When you copy the listing, reproduce each line as it appears and omit every image.

━━━━

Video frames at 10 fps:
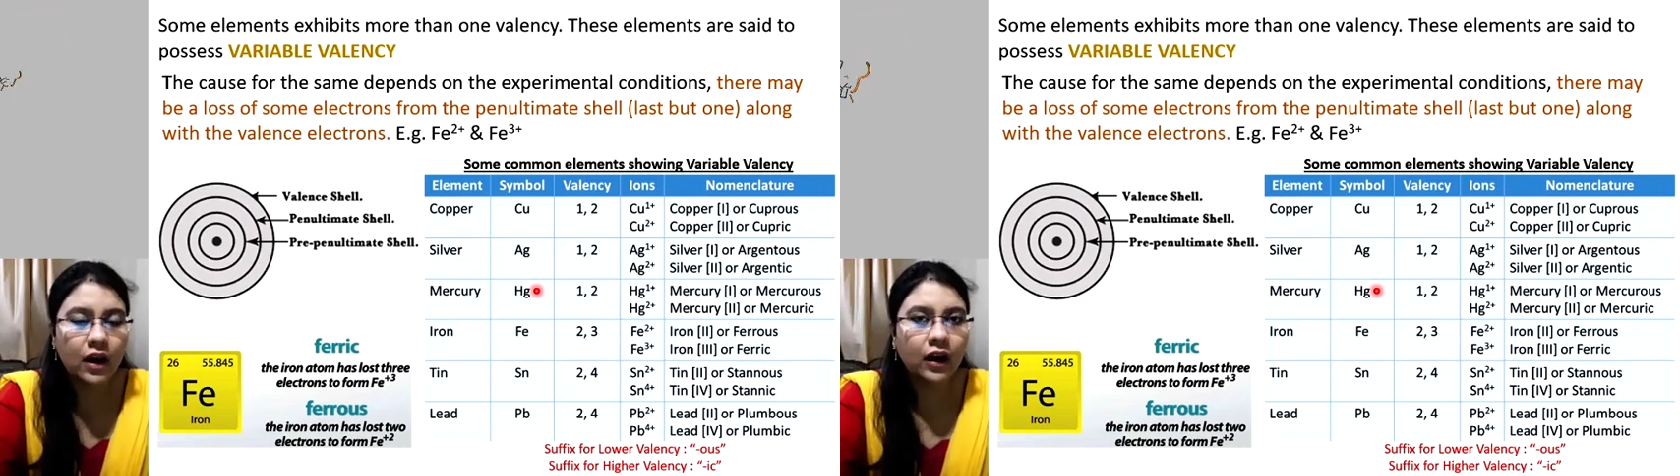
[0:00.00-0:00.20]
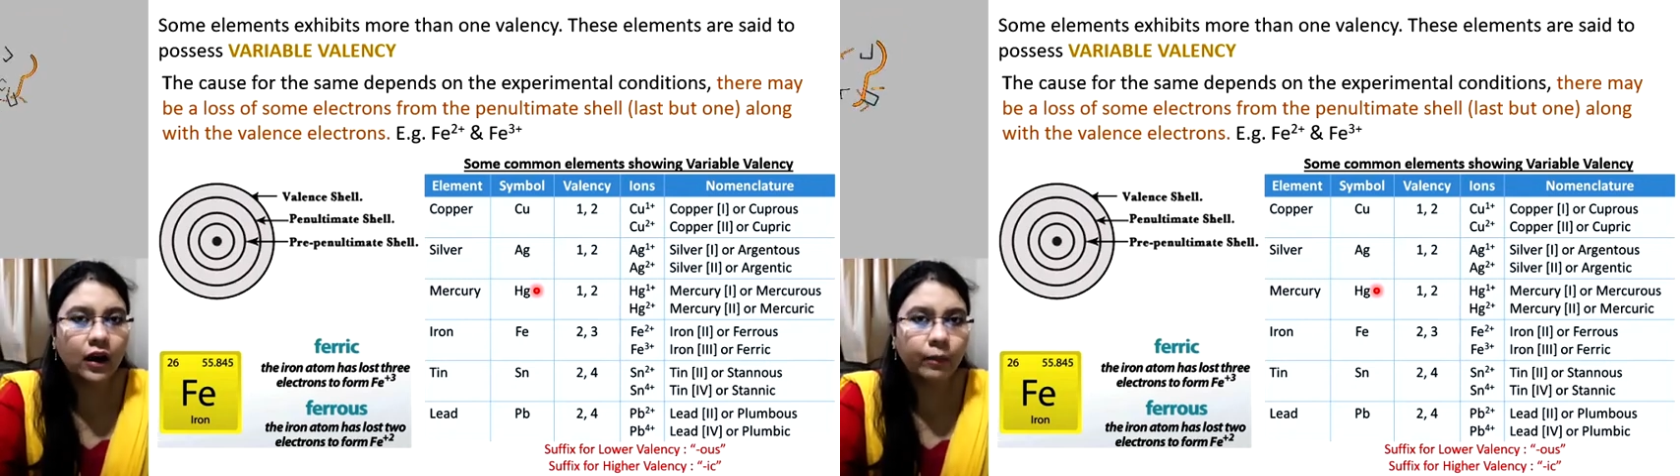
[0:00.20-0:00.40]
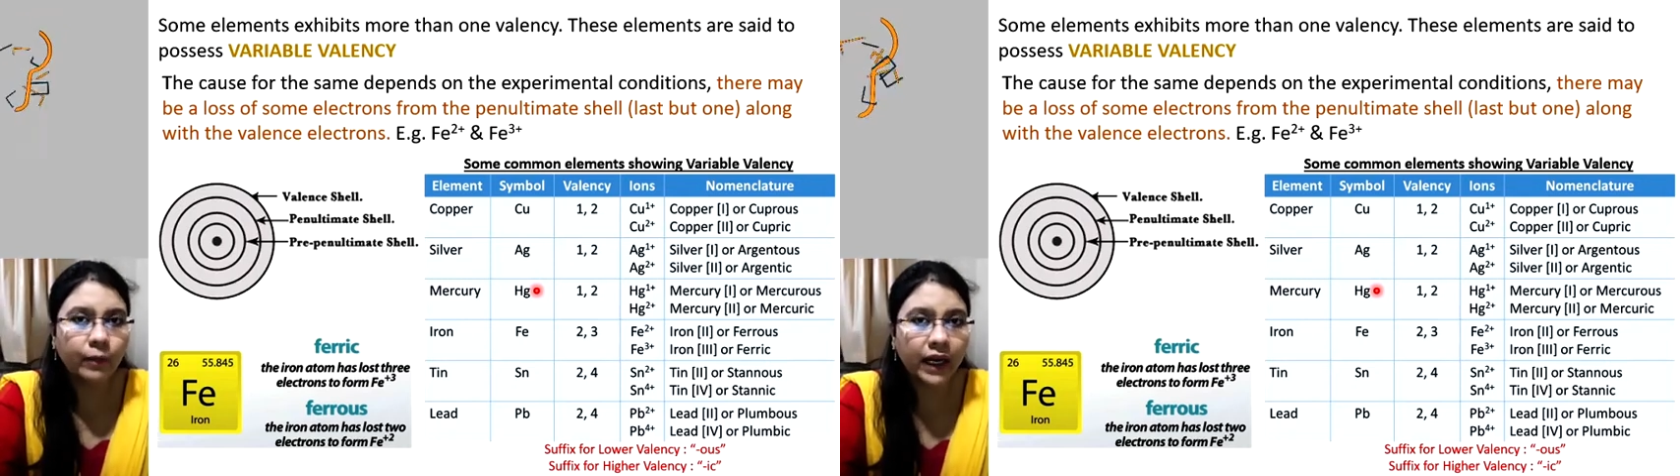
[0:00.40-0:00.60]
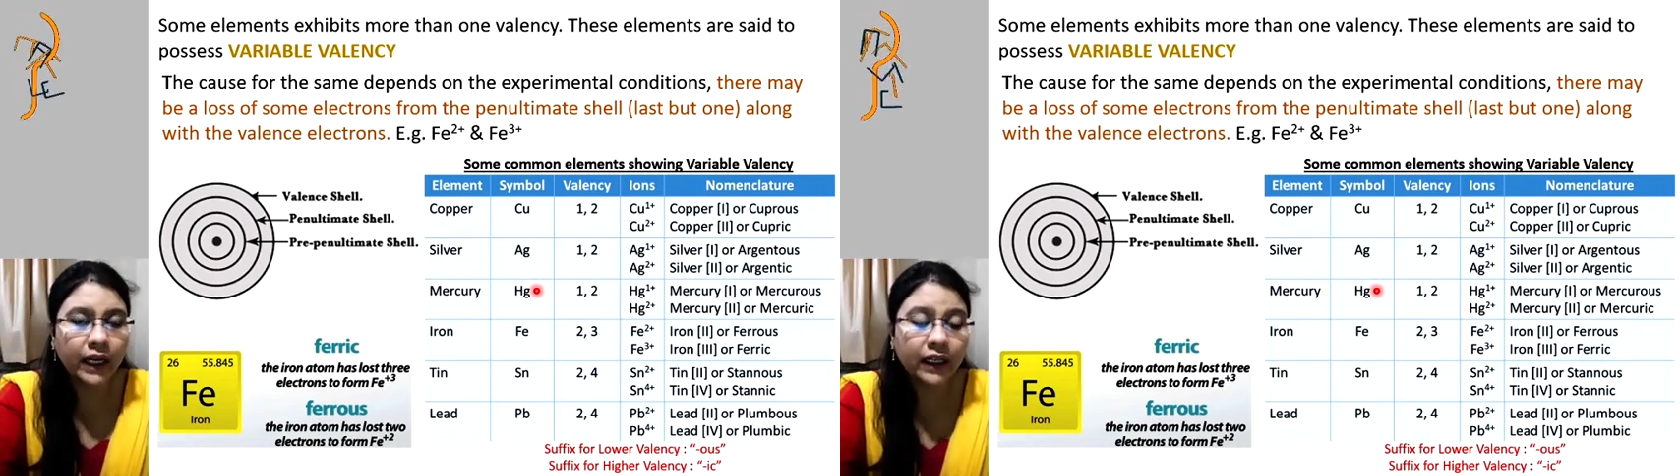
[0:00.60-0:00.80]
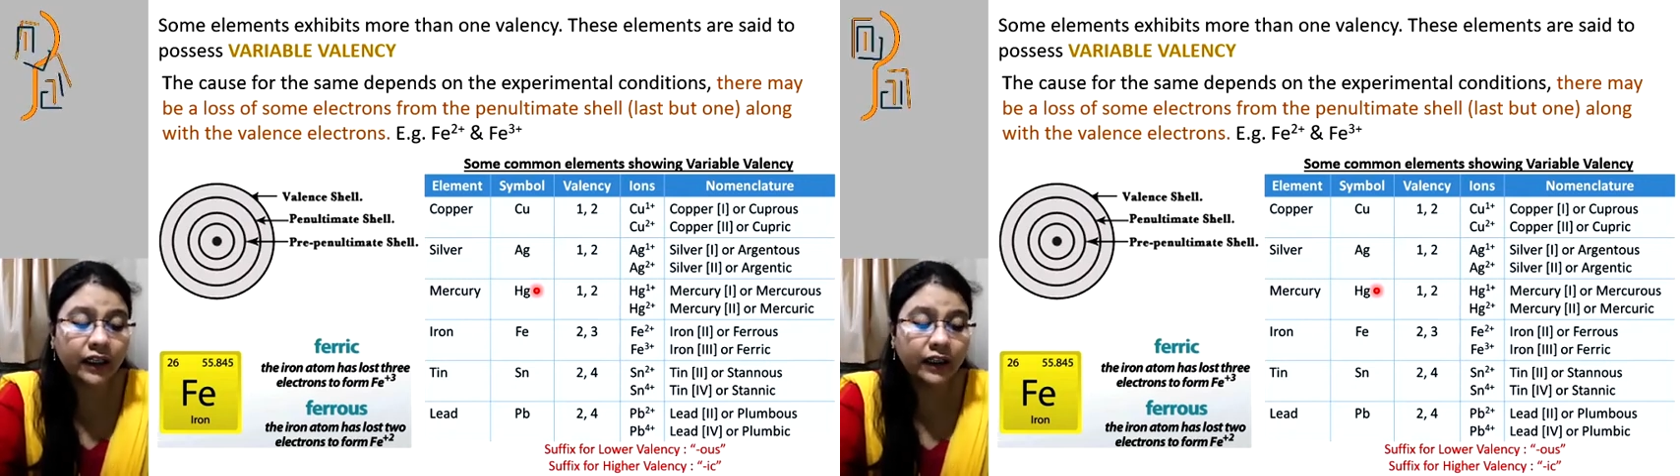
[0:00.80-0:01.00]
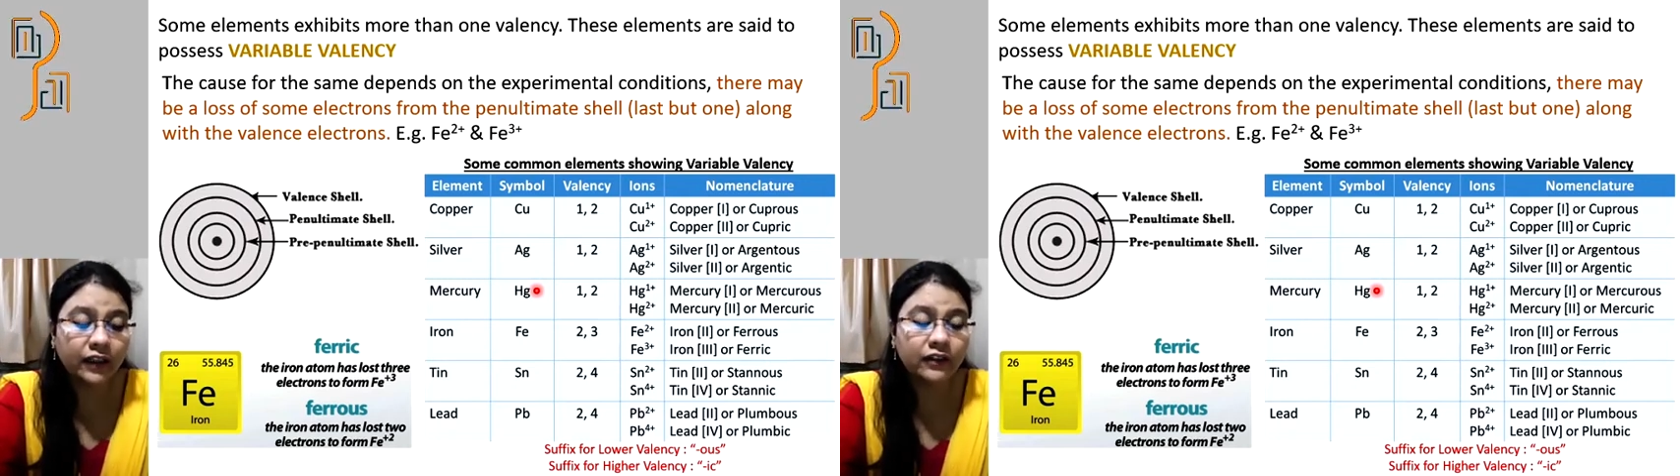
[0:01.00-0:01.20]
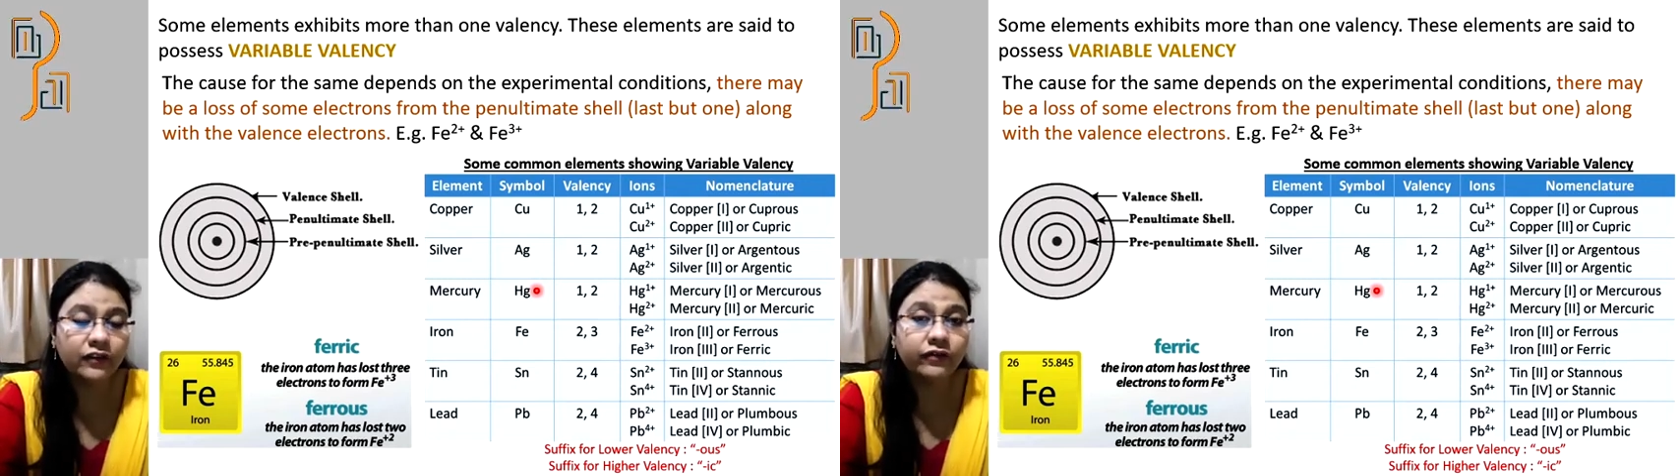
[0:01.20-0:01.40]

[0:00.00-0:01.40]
combine in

━━━━

SOLUTION:
Video frames at 10 fps:
[0:00.00-0:00.20]
[0:00.20-0:00.40]
[0:00.40-0:00.60]
[0:00.60-0:00.80]
[0:00.80-0:01.00]
[0:01.00-0:01.20]
[0:01.20-0:01.40]

[0:00.00-0:01.40]
combine in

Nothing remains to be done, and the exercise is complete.